# best ways to control downhill speed?



## snowman123456 (Nov 15, 2010)

What are the best ways to control your downhill speed on a snowboard?

I've only been snowboarding once but the right way to do this didn't seem to feel instinctual.

I observed several of the skiiers and it looks like they way skiiers control their speed is by pointing their toes inward. This seems to make perfect sense and I could tell that this technique was effective for the skiiers.

But how can snowboarders control their speed going downhill?

One guy I met in Aspen told me that the way to control speed was to zig zag back and forth down the hill and this would control the downhill speed. I saw several skiiers doing this and I guess that they doing this to control their speed or maybe to also make their descent more interesting - not really sure.

So - is zig-zagging down the mountain the technique that you use to control your speed? Do you use any other techniques?


----------



## johnmuir (Nov 11, 2010)

pretty much. this technique is called linking turns. when going too fast, make your turns very wide and long. If you really are going too fast, skid out your turns, which should slow you down.


----------



## HoboMaster (May 16, 2010)

On a snowboard there is no such thing as the "Pizza" formation you saw beginner skiers use. On a snowboard you stop by using your edges to turn the board against the slope. By turning the board against the slope, the board is no longer aimed downhill and gradually loses speed. By making turns on a snowboard, you are constantly checking your speed each time the board veers away from the downhill line. 

So yes, "zig-zagging" or linking turns are what slows you down. One thing that's for sure with a snowboard, is that if you point the thing downhill and don't turn, it's going to keep going until you hit something.


----------



## snowman123456 (Nov 15, 2010)

HoboMaster said:


> On a snowboard there is no such thing as the "Pizza" formation you saw beginner skiers use. On a snowboard you stop by using your edges to turn the board against the slope. By turning the board against the slope, the board is no longer aimed downhill and gradually loses speed. By making turns on a snowboard, you are constantly checking your speed each time the board veers away from the downhill line.
> 
> So yes, "zig-zagging" or linking turns are what slows you down. One thing that's for sure with a snowboard, is that if you point the thing downhill and don't turn, it's going to keep going until you hit something.


Ok - I've only snowboarded once in Snowmass, CO. When I pointed my snowboard sideways against the hill the only effect was that I kept sliding down the hill but my board was sideways and balance was a lot trickier.

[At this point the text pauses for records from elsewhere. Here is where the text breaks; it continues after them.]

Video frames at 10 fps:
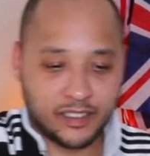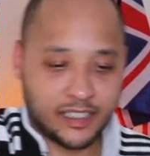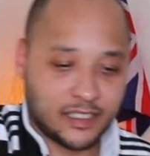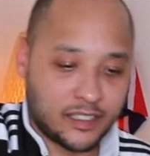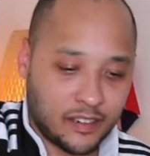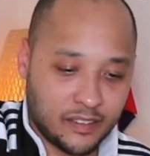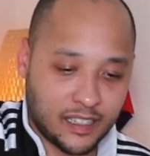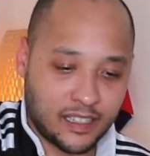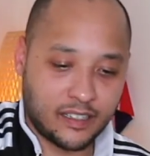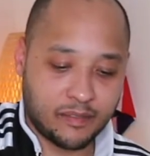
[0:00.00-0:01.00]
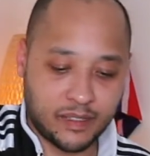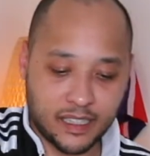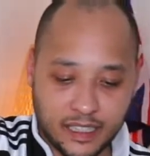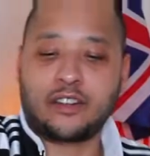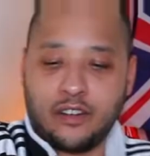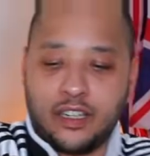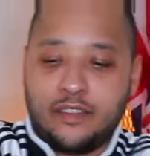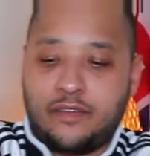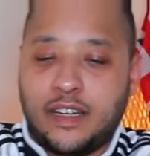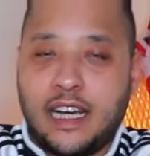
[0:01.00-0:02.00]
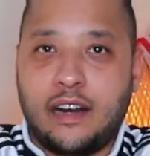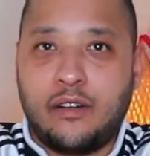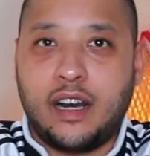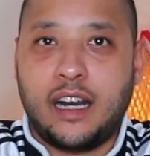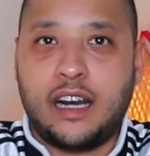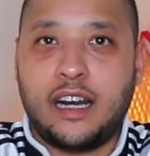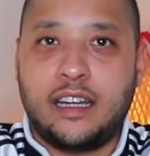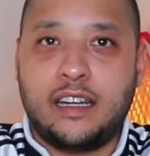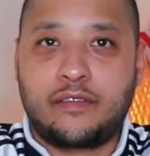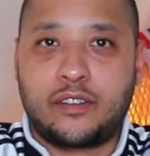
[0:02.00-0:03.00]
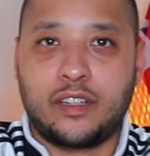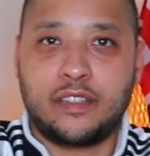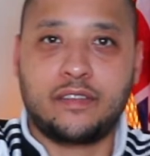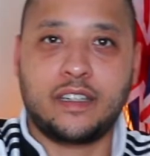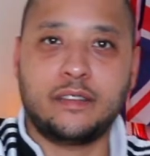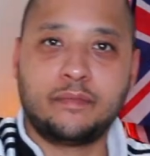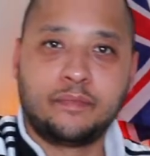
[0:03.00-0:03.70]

Let's go with a little bit. Cauliflower. Love cauliflower.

I guess the trick is that I need to actually get the board to be able to navigate down the hill in a zig-zag instead of what seems to be the natural tendency of the snowboard to slide straight ahead.

I guess I need to do some research on how to "link turns". Will you please give your best peice of advice for linking turns to a newbie?


----------



## snowman123456 (Nov 15, 2010)

Snowolf said:


> I take it you have not had any lessons?
> 
> For starters, watch the videos I have posted and sticky`d at the top of this sub forum.


Thanks Snowolf - I have put it on my todo list!


----------



## Deviant (Dec 22, 2009)

Snowolf said:


> Turn!


Exactly my thoughts when I read the title of this thread :thumbsup:


----------



## Toecutter (Oct 11, 2009)

By "zig zagging" did you mean going from one edge of the run to the other? That's not ideal, as you're probably not really controlling your speed plus you become an obstacle for others. If you do that early on a powder day then you end up making multiple tracks for everyone to cut across (i.e., you fucked up the powder for everyone). Try not to do that.

Learning to link turns and skid when necessary is how to check speed. As people have suggested before, taking a lesson will make all this stuff clear.


----------



## snowman123456 (Nov 15, 2010)

Toecutter said:


> By "zig zagging" did you mean going from one edge of the run to the other? That's not ideal, as you're probably not really controlling your speed plus you become an obstacle for others. If you do that early on a powder day then you end up making multiple tracks for everyone to cut across (i.e., you fucked up the powder for everyone). Try not to do that.
> 
> Learning to link turns and skid when necessary is how to check speed. As people have suggested before, taking a lesson will make all this stuff clear.


Ok - I hear you saying that linking turns is different than zig-zagging. I'll have to study up.

It seemed like all the skiiers on the hill were zig-zagging to some exent. But if you're saying that's bad etiquette then I'll try to learn how link turns without zig-zagging.


----------



## Toecutter (Oct 11, 2009)

snowman123456 said:


> Ok - I hear you saying that linking turns is different than zig-zagging. I'll have to study up.
> 
> It seemed like all the skiiers on the hill were zig-zagging to some exent. But if you're saying that's bad etiquette then I'll try to learn how link turns without zig-zagging.


Yeah, people do it (zig-zag from one edge of the run all the way to the other) but it's not what you should strive to achieve. It's more a sign that the person is struggling with that part of the trail. You want to get so you flow downhill like water. If you watch _good_ skiers, they're mostly headed downhill making smooth s-turns rather than across in a zipper pattern.

Edit: On a non-powder day riding a zipper isn't so much bad etiquette as it is exposing yourself to a collision since you're riding across the flow of traffic instead of with it. On a powder day it _is_ bad etiquette because each person ideally wants as much fresh tracks as possible, and if you make a zipper from one edge of the trail to the other repeatedly then everyone ends up crossing your tracks over and over.

More edit: FYI making a wedge (aka, snowplow, pizza) with skis is totally a beginner technique. You want to advance away from that asap and on skis you control speed similarly to on a snowboard, by setting your edges across the fall line.


----------



## Grizz (Nov 10, 2008)

snowman123456 said:


> I've only been snowboarding once but the right way to do this didn't seem to feel instinctual.


I think you have the highest post count to days riding ratio on the forum. 

oh and turn shape one more time.


----------



## snowman123456 (Nov 15, 2010)

Grizz said:


> I think you have the highest post count to days riding ratio on the forum.


I think you are right grizz....


----------



## BliND KiNK (Feb 22, 2010)

I'm excited about him catching a carve edge... and having that oh shit moment...... until you realize you just carved.. and you aren't about to eat it... and then you eat it


----------



## Leo (Nov 24, 2009)

S turns are fun and a good way to scrub your speed. It is also the beginnings of your S carves which are even more fun


----------